[Lldb-commits] [lldb] [lldb] Improve maintainability and readability for ValueObject methods (PR #75865)
Alex Langford via lldb-commits
lldb-commits at lists.llvm.org
Tue Dec 19 10:49:43 PST 2023
================
@@ -1777,30 +1783,31 @@ static const char *SkipLeadingExpressionPathSeparators(const char *expression) {
ValueObjectSP
ValueObject::GetSyntheticExpressionPathChild(const char *expression,
bool can_create) {
- ValueObjectSP synthetic_child_sp;
ConstString name_const_string(expression);
// Check if we have already created a synthetic array member in this valid
// object. If we have we will re-use it.
- synthetic_child_sp = GetSyntheticChild(name_const_string);
- if (!synthetic_child_sp) {
- // We haven't made a synthetic array member for expression yet, so lets
- // make one and cache it for any future reference.
- synthetic_child_sp = GetValueForExpressionPath(
- expression, nullptr, nullptr,
- GetValueForExpressionPathOptions().SetSyntheticChildrenTraversal(
- GetValueForExpressionPathOptions::SyntheticChildrenTraversal::
- None));
-
- // Cache the value if we got one back...

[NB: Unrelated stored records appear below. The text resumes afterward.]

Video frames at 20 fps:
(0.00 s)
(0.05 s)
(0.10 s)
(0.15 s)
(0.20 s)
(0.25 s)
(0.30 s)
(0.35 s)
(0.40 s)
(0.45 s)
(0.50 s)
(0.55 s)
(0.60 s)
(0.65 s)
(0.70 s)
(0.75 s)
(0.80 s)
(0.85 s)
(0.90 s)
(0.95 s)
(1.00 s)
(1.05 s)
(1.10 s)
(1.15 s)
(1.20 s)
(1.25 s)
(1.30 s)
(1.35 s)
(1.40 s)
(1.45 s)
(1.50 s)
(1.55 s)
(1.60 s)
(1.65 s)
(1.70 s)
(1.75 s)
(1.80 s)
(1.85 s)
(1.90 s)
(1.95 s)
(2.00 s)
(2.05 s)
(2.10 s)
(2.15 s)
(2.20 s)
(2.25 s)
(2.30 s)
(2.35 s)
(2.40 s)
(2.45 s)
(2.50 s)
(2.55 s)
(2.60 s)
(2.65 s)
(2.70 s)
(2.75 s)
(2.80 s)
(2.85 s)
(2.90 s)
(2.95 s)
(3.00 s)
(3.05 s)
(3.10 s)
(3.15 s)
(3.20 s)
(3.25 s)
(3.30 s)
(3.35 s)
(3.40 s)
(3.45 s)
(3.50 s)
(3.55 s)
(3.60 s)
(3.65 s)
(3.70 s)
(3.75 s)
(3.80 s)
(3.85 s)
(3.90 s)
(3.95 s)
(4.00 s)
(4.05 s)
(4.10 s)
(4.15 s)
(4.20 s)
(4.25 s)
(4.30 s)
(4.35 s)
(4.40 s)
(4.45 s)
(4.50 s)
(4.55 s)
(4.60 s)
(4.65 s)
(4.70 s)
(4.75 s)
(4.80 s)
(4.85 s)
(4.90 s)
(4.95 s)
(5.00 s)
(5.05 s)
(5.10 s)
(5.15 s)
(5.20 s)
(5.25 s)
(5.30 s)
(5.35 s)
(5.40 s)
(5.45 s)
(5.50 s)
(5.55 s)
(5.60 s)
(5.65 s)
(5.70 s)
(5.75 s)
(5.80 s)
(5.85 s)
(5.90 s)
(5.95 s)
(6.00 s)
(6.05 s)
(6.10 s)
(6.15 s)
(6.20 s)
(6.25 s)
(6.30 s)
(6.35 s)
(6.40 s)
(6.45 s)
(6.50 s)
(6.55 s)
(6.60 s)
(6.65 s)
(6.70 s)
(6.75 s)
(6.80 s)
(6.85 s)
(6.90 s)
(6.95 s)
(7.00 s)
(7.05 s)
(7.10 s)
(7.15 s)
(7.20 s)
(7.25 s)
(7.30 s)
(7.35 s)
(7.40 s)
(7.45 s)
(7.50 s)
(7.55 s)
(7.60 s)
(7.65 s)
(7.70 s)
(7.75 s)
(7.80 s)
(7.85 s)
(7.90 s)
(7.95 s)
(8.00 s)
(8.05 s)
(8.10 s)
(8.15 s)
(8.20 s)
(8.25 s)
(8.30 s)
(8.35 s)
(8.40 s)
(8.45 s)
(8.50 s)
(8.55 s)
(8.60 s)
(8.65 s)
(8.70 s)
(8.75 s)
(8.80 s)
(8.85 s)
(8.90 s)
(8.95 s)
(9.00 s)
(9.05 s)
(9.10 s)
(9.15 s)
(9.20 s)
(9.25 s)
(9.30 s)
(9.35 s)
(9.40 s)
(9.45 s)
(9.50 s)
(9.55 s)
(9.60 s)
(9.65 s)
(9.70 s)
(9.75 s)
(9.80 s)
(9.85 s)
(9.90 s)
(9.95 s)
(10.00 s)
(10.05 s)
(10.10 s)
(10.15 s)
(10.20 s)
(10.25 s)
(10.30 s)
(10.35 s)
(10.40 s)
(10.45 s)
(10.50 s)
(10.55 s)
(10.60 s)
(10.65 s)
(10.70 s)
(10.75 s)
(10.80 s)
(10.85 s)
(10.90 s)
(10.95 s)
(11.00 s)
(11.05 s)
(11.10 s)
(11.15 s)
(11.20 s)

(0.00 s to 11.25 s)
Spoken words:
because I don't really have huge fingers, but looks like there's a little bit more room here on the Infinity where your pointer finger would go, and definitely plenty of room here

- if (synthetic_child_sp.get()) {
- // FIXME: this causes a "real" child to end up with its name changed to
- // the contents of expression
- AddSyntheticChild(name_const_string, synthetic_child_sp.get());
- synthetic_child_sp->SetName(
- ConstString(SkipLeadingExpressionPathSeparators(expression)));
- }
- }
- return synthetic_child_sp;
+ if (auto existing_synthetic_child = GetSyntheticChild(name_const_string))
+ return existing_synthetic_child;
+
+ // We haven't made a synthetic array member for expression yet, so lets
+ // make one and cache it for any future reference.
+ auto path_options = GetValueForExpressionPathOptions();
+ auto traversal_none =
----------------
bulbazord wrote:
(This is my opinion, let me know if you disagree)
I initially suggested this because putting something in its own variable helps with readability when:
- You're going to use this value over and over, putting it in its own variable helps with readability and refactorability.
- You're trying to take something confusing and make something about it clearer. I usually do this in two scenarios:
1. Computing complex expressions. Pulling it out into its own variable means you get to give the complex expression a "meaning". It allows you to build a mental model of what the code is trying to do, not how it's doing it.
2. Making the type of something explicit. For example, if the type of something feels ambiguous through reading it (though the compiler does resolve a type for the expression), putting it into its own variable can help improve readability. This one is less of a concern with good code editing tooling (like most IDEs provide), but still to me since I read a lot of code without an IDE.
I don't hold this opinion very strongly though. What do you think?